* What you are asked to do *
Transcribe all of the data exactly. Images stay out.

* Available data *

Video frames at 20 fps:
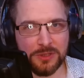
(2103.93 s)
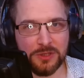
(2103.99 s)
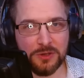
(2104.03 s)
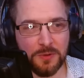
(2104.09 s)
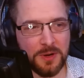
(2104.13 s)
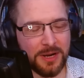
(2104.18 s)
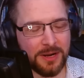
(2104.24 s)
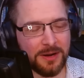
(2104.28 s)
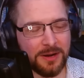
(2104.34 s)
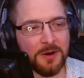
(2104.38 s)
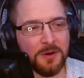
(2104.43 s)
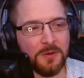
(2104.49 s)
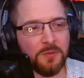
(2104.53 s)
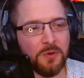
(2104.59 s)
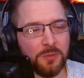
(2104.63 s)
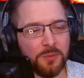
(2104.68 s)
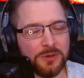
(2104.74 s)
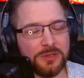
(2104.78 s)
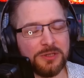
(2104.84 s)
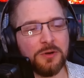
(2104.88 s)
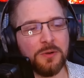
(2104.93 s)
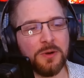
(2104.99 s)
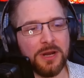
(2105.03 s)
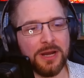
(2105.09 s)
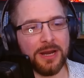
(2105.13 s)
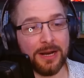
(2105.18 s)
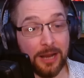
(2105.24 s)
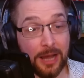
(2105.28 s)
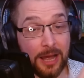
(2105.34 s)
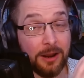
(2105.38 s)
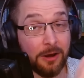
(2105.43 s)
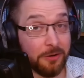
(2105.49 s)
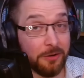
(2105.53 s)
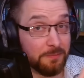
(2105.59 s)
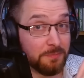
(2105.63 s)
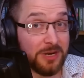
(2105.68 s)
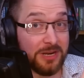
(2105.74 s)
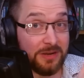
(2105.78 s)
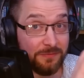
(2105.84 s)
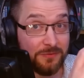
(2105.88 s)
doing what we're doing, and I
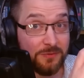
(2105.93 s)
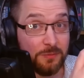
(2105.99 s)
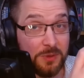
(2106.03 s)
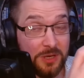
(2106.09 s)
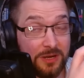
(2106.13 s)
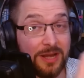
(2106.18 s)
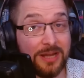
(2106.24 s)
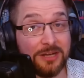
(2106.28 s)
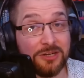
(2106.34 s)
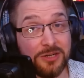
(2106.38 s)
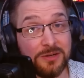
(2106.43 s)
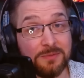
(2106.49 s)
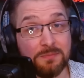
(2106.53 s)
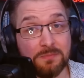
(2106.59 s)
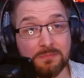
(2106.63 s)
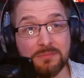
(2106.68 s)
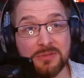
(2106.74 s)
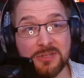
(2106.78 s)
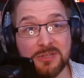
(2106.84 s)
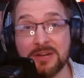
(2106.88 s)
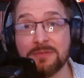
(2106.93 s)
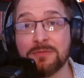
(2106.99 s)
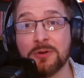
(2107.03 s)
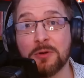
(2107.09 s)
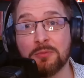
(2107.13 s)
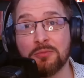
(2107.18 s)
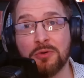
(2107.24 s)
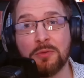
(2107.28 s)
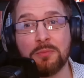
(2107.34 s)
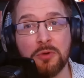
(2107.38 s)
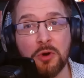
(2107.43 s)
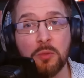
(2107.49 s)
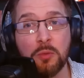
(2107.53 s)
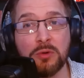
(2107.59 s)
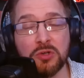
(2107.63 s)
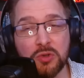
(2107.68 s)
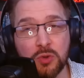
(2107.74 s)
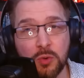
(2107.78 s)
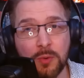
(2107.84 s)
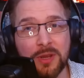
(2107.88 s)
believe to be actually a significant problem no
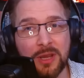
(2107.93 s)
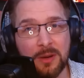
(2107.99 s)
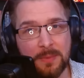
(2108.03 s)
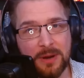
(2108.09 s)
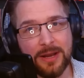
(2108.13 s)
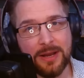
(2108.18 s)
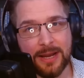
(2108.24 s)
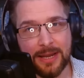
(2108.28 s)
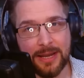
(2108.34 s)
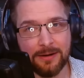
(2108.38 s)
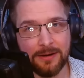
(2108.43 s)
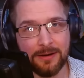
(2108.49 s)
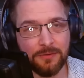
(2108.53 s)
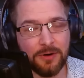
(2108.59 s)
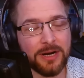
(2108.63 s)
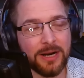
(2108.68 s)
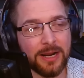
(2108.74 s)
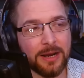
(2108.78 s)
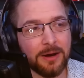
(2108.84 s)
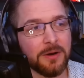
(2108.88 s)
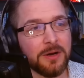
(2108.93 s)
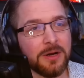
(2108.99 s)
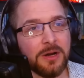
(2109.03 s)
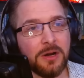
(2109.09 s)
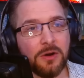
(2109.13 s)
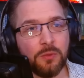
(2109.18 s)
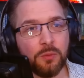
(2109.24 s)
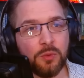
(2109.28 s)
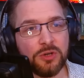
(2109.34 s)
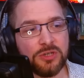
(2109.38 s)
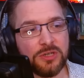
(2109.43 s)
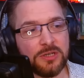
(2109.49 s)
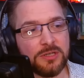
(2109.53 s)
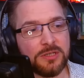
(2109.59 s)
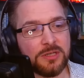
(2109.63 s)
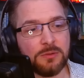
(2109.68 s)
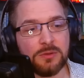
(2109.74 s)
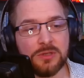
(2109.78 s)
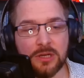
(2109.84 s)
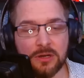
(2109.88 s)
one's talking about in AI right now, which is,
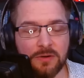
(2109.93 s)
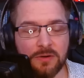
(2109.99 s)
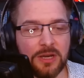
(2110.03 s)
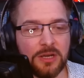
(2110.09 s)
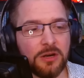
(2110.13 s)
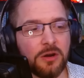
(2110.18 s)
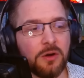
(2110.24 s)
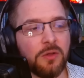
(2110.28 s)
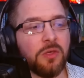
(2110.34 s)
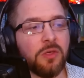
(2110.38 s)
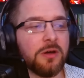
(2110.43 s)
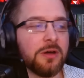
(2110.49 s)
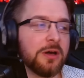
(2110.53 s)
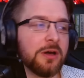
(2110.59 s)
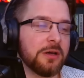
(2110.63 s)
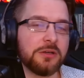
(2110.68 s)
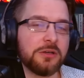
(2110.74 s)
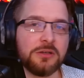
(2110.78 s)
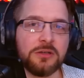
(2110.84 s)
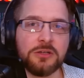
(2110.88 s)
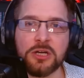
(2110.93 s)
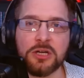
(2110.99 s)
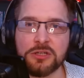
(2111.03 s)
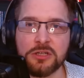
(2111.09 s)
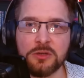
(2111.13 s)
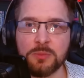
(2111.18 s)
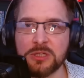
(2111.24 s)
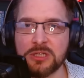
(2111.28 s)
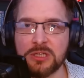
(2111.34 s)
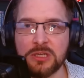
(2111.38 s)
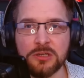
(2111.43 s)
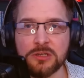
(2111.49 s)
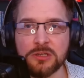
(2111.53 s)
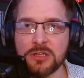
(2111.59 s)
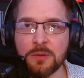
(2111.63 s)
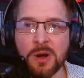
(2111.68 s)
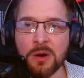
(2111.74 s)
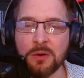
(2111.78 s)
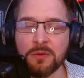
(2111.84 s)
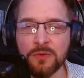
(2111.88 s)
he was like, Greg, that ChatGPT just
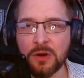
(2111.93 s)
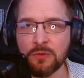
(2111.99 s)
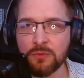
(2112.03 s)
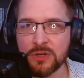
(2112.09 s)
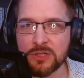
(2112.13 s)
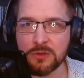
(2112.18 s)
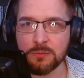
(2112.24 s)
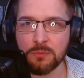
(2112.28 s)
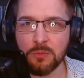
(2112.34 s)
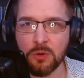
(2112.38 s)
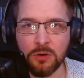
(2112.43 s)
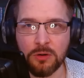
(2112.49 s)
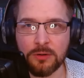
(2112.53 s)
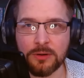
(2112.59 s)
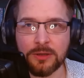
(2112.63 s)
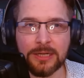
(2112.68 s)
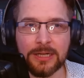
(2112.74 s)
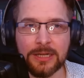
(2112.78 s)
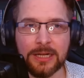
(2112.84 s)
came out with their recent model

* Solution *
Video frames at 20 fps:
(2103.93 s)
(2103.99 s)
(2104.03 s)
(2104.09 s)
(2104.13 s)
(2104.18 s)
(2104.24 s)
(2104.28 s)
(2104.34 s)
(2104.38 s)
(2104.43 s)
(2104.49 s)
(2104.53 s)
(2104.59 s)
(2104.63 s)
(2104.68 s)
(2104.74 s)
(2104.78 s)
(2104.84 s)
(2104.88 s)
(2104.93 s)
(2104.99 s)
(2105.03 s)
(2105.09 s)
(2105.13 s)
(2105.18 s)
(2105.24 s)
(2105.28 s)
(2105.34 s)
(2105.38 s)
(2105.43 s)
(2105.49 s)
(2105.53 s)
(2105.59 s)
(2105.63 s)
(2105.68 s)
(2105.74 s)
(2105.78 s)
(2105.84 s)
(2105.88 s)
doing what we're doing, and I
(2105.93 s)
(2105.99 s)
(2106.03 s)
(2106.09 s)
(2106.13 s)
(2106.18 s)
(2106.24 s)
(2106.28 s)
(2106.34 s)
(2106.38 s)
(2106.43 s)
(2106.49 s)
(2106.53 s)
(2106.59 s)
(2106.63 s)
(2106.68 s)
(2106.74 s)
(2106.78 s)
(2106.84 s)
(2106.88 s)
(2106.93 s)
(2106.99 s)
(2107.03 s)
(2107.09 s)
(2107.13 s)
(2107.18 s)
(2107.24 s)
(2107.28 s)
(2107.34 s)
(2107.38 s)
(2107.43 s)
(2107.49 s)
(2107.53 s)
(2107.59 s)
(2107.63 s)
(2107.68 s)
(2107.74 s)
(2107.78 s)
(2107.84 s)
(2107.88 s)
believe to be actually a significant problem no
(2107.93 s)
(2107.99 s)
(2108.03 s)
(2108.09 s)
(2108.13 s)
(2108.18 s)
(2108.24 s)
(2108.28 s)
(2108.34 s)
(2108.38 s)
(2108.43 s)
(2108.49 s)
(2108.53 s)
(2108.59 s)
(2108.63 s)
(2108.68 s)
(2108.74 s)
(2108.78 s)
(2108.84 s)
(2108.88 s)
(2108.93 s)
(2108.99 s)
(2109.03 s)
(2109.09 s)
(2109.13 s)
(2109.18 s)
(2109.24 s)
(2109.28 s)
(2109.34 s)
(2109.38 s)
(2109.43 s)
(2109.49 s)
(2109.53 s)
(2109.59 s)
(2109.63 s)
(2109.68 s)
(2109.74 s)
(2109.78 s)
(2109.84 s)
(2109.88 s)
one's talking about in AI right now, which is,
(2109.93 s)
(2109.99 s)
(2110.03 s)
(2110.09 s)
(2110.13 s)
(2110.18 s)
(2110.24 s)
(2110.28 s)
(2110.34 s)
(2110.38 s)
(2110.43 s)
(2110.49 s)
(2110.53 s)
(2110.59 s)
(2110.63 s)
(2110.68 s)
(2110.74 s)
(2110.78 s)
(2110.84 s)
(2110.88 s)
(2110.93 s)
(2110.99 s)
(2111.03 s)
(2111.09 s)
(2111.13 s)
(2111.18 s)
(2111.24 s)
(2111.28 s)
(2111.34 s)
(2111.38 s)
(2111.43 s)
(2111.49 s)
(2111.53 s)
(2111.59 s)
(2111.63 s)
(2111.68 s)
(2111.74 s)
(2111.78 s)
(2111.84 s)
(2111.88 s)
he was like, Greg, that ChatGPT just
(2111.93 s)
(2111.99 s)
(2112.03 s)
(2112.09 s)
(2112.13 s)
(2112.18 s)
(2112.24 s)
(2112.28 s)
(2112.34 s)
(2112.38 s)
(2112.43 s)
(2112.49 s)
(2112.53 s)
(2112.59 s)
(2112.63 s)
(2112.68 s)
(2112.74 s)
(2112.78 s)
(2112.84 s)
came out with their recent model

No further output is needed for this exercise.